I don't know, there are lots of obvious differences. I mean, just the fact
that human languages have much larger vocabularies makes it so that learning a
human language exercises the memory part of your brain _way_ more than
learning a programming language.

(And yes, I'm pretty sure human languages have vastly larger vocabularies,
even if you include things like standard libraries, etc. Especially since most
programmers don't know most standard libraries by heart, as opposed to
vocabulary.)

------
sbuttgereit
This is the kind of news story that can be so incredibly misused once it gets
into public discourse.

I would expect that while the study comments on an interesting data point for
academics in the field, in reality the variance that you'll experience
interacting with any one multi-lingual person or any one mono-lingual person
will simply mean that it's trivia in day-to-day life.

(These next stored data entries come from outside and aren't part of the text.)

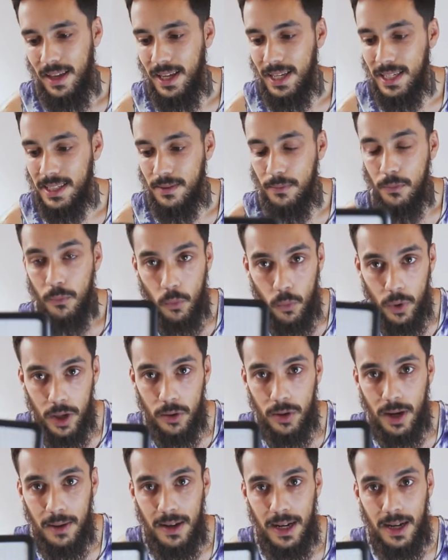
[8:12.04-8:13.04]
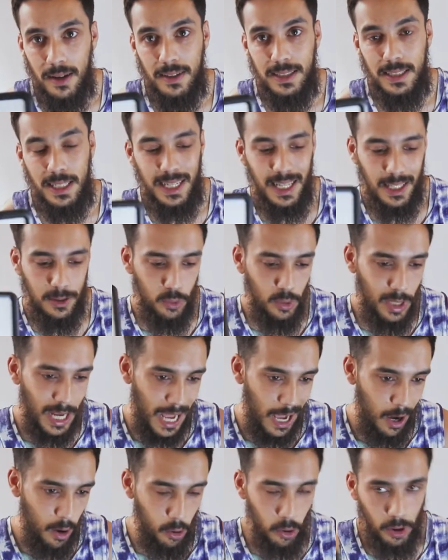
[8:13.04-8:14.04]
es muy durable la batería,
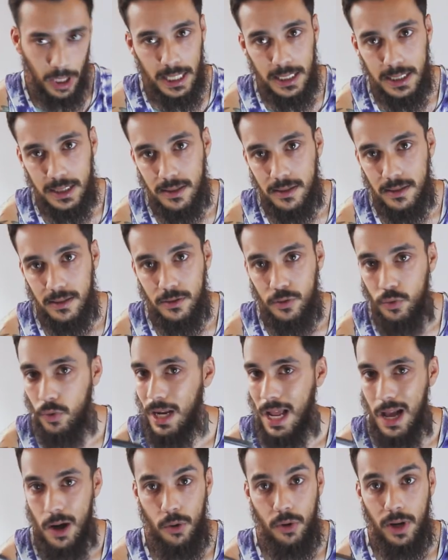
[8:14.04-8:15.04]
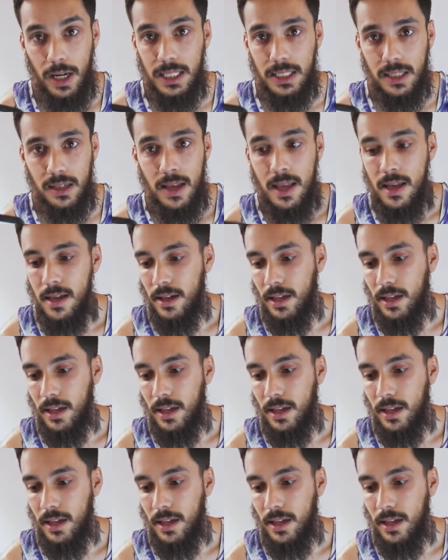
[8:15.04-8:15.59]
dura horas, dura horas.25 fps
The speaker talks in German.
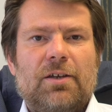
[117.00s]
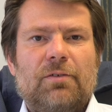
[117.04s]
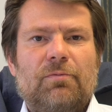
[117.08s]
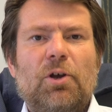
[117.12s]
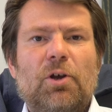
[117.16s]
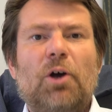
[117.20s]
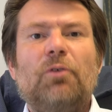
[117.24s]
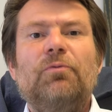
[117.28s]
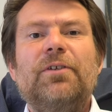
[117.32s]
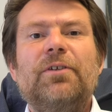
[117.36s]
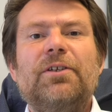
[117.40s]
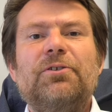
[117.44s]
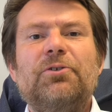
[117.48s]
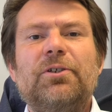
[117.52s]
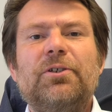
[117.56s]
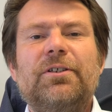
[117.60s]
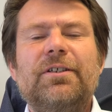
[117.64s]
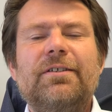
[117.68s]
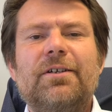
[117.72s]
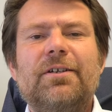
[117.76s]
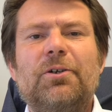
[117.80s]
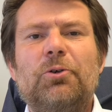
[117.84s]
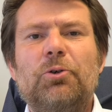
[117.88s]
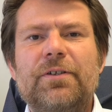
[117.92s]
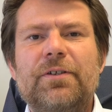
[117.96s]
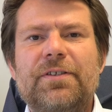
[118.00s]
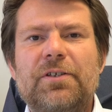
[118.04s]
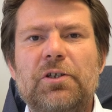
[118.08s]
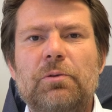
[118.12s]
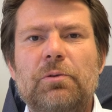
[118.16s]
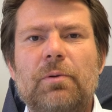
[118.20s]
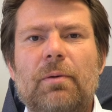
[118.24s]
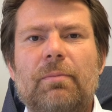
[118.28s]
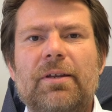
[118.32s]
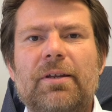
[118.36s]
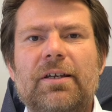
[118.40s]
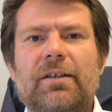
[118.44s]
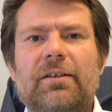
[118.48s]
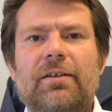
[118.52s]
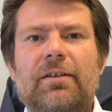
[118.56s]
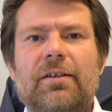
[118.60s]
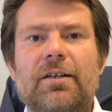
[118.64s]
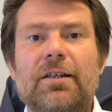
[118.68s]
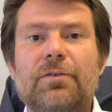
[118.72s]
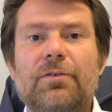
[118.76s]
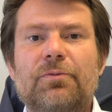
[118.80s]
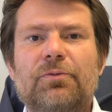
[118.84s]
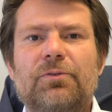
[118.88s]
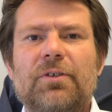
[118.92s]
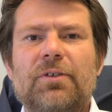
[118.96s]
Wir hoffen, dass euch dieser kurze Überblick
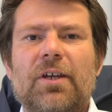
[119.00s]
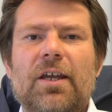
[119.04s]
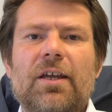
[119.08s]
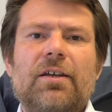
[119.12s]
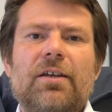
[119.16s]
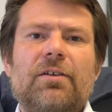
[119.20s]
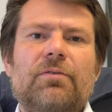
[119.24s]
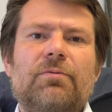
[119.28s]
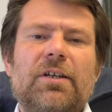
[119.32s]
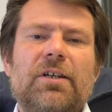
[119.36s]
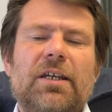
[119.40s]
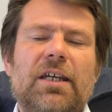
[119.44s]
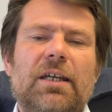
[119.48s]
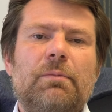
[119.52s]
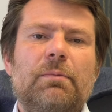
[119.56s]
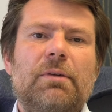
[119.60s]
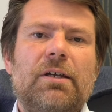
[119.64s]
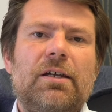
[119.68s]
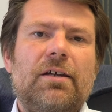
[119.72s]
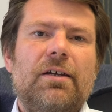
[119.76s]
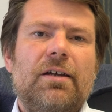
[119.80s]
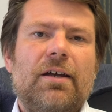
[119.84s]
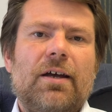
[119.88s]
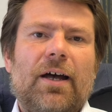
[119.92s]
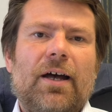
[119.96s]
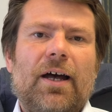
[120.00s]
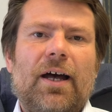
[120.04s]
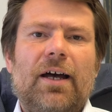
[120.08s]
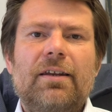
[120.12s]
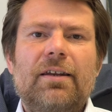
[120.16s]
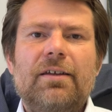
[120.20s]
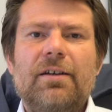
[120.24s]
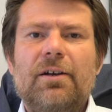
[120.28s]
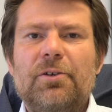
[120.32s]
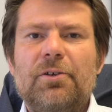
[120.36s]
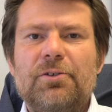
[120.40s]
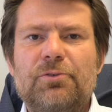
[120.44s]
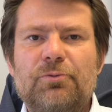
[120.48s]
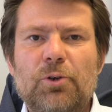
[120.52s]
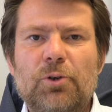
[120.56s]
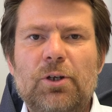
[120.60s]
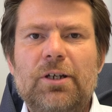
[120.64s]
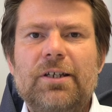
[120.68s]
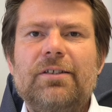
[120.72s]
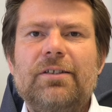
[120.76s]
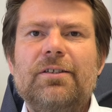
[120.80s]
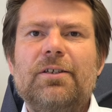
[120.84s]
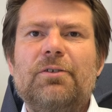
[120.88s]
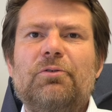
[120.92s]
hilft. Wie immer, alle ausführlichenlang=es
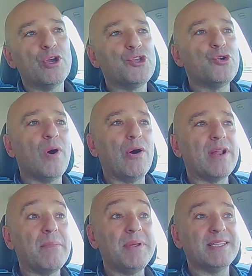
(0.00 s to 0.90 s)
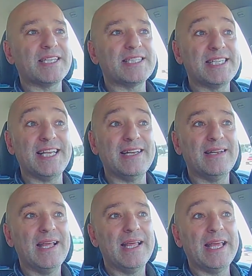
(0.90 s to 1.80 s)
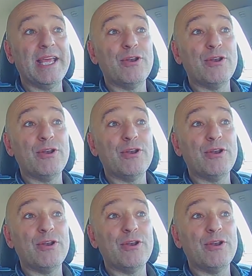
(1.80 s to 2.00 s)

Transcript: yo ahora, mientras estén en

Even in designing curricula for a large group where anything of significance
in this study would be worthwhile considering, you'd still want to know how
this compares to other fields of pursuit on some sort of outcome basis before
yelling, "language programs for the win!" The thesis of the title and the
short article (no I didn't watch/listen to the media) doesn't answer the
relative merit question.

So maybe this research points to further study or is nice knowledge for
knowledge's sake... but unless there's something more revealing in the linked
YouTube video... I wouldn't read into it any more than that.

------
leroy_masochist
Interesting point about adults acquiring language through the left side of the
brain vs. children acquiring through both hemispheres. I wonder whether that
is nature or nurture -- does it reflect changes in brain structure in
adulthood, or does it reflect the ways in which each respective group tends to
learn languages?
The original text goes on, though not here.